Does anyone know of more general dvb-t tuner driver support in development?


----------



## lme@ (Dec 18, 2008)

Check the multimedia mailinglist, there was a port mentioned which supports some pci dvb-t cards.


----------



## michaelrmgreen (Dec 19, 2008)

I checked here:
http://lists.freebsd.org/mailman/mmsearch/freebsd-multimedia
and got 3 4star matches to 'dbv-t', none with a reply.

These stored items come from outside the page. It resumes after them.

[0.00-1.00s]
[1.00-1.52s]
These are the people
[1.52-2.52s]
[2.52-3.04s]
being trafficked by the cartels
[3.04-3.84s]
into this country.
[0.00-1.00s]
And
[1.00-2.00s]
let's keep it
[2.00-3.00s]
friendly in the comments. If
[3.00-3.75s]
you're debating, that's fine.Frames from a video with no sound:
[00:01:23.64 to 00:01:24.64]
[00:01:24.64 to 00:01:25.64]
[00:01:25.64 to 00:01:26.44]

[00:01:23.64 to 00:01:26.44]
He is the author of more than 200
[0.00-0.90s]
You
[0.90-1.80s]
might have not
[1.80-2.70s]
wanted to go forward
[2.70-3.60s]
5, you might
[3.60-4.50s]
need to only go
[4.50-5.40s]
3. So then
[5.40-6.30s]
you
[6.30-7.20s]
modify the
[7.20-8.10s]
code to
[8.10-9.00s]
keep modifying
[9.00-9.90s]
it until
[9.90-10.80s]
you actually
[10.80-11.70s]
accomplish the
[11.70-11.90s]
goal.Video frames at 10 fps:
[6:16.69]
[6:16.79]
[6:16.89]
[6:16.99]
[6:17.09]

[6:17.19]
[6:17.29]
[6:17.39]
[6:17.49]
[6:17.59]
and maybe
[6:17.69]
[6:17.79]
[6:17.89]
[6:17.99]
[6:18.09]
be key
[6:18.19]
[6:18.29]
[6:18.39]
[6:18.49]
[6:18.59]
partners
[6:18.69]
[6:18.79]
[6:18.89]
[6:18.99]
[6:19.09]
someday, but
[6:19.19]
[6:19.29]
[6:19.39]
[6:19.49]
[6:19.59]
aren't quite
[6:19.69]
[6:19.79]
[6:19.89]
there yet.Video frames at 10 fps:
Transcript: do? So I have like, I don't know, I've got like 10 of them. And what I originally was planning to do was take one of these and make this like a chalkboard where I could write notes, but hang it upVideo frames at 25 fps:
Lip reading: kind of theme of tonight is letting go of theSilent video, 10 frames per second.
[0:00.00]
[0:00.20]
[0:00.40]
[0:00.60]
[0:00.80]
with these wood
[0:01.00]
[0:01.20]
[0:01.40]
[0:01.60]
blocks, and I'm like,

Thanks anyway. Back to GB-PVR on WinXP I guess, sigh.


----------



## AB-stromer (Dec 19, 2008)

look to this thread

http://forums.freebsd.org/showthread.php?t=588

and the HowTo's for use of cx88 drivers for Hauppauge WinTV-HVR 1300
in case it's of interest for you


----------



## minimike (Oct 3, 2010)

Hi

Dont know but do FreeBSD supports DVB-T devices? I have got a USB DVB-T Stick from MSI and i hope to get them running to watch TV  It seems it haves a Rtl2832UDVB Chip build in.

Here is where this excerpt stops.